Mincost flow is a general problem-solving model that can encompass a variety of useful practical problems. In this section, we substantiate this claim by proving specific reductions from a variety of problems to mincost flow. The mincost-flow problem is obviously more general than the maxflow problem, since any mincost maxflow is an acceptable solution to the maxflow problem. Specifically, if we assign to the dummy edge a cost 1 and to all other edges a cost 0 in the construction of Screenshot, any mincost maxflow minimizes the flow in the dummy edge and therefore maximizes the flow in the original network. Therefore, all the problems discussed in that reduce to the maxflow problem also reduce to the mincost-flow problem. This set of problems includes bipartite matching, feasible flow, and mincut, among numerous others. More interesting, we can examine properties of our algorithms for the mincost-flow problem to develop new generic algorithms for the maxflow problem. We have already noted that the generic cycle-canceling algorithm for the mincost-maxflow problem gives a generic augmenting-path algorithm for the maxflow problem. In particular, this approach leads to an implementation that finds augmenting paths without having to search the network (see Exercises 22.133 and 22.134). On the other hand, the algorithm might produce zero-flow augmenting paths, so its performance characteristics are difficult to evaluate (see reference section).

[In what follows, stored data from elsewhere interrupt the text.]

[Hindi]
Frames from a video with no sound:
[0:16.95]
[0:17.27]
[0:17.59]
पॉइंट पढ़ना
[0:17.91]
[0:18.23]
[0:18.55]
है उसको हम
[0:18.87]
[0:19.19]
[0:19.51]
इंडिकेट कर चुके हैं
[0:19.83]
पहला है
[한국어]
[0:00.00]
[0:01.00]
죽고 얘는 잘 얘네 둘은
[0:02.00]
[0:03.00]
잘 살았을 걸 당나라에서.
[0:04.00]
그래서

The mincost-flow problem is also more general than the shortest-paths problem, by the following simple reduction: Property 22.29 The single-source–shortest-paths problem (in networks with no negative cycles) reduces to the mincost–feasible-flow problem. Proof: Given a single-source–shortest-paths problem (a network and a source vertex s), build a flow network with the same vertices, edges, and edge costs; and give each edge unlimited capacity. Add a new source vertex with an edge to s that has cost zero and capacity V-1 and a new sink vertex with edges from each of the other vertices with costs zero and capacities 1. This construction is illustrated in Screenshot.
Screenshot Reduction from shortest paths
Finding a single-source–shortest-paths tree in the network at the top is equivalent to solving the mincost-maxflow problem in the flow network at the bottom.
Solve the mincost–feasible-flow problem on this network. If necessary, remove cycles in the solution to produce a spanning-tree solution. This spanning tree corresponds directly to a shortest-paths spanning tree of the original network. Detailed proof of this fact is left as an exercise (see Exercise 22.138).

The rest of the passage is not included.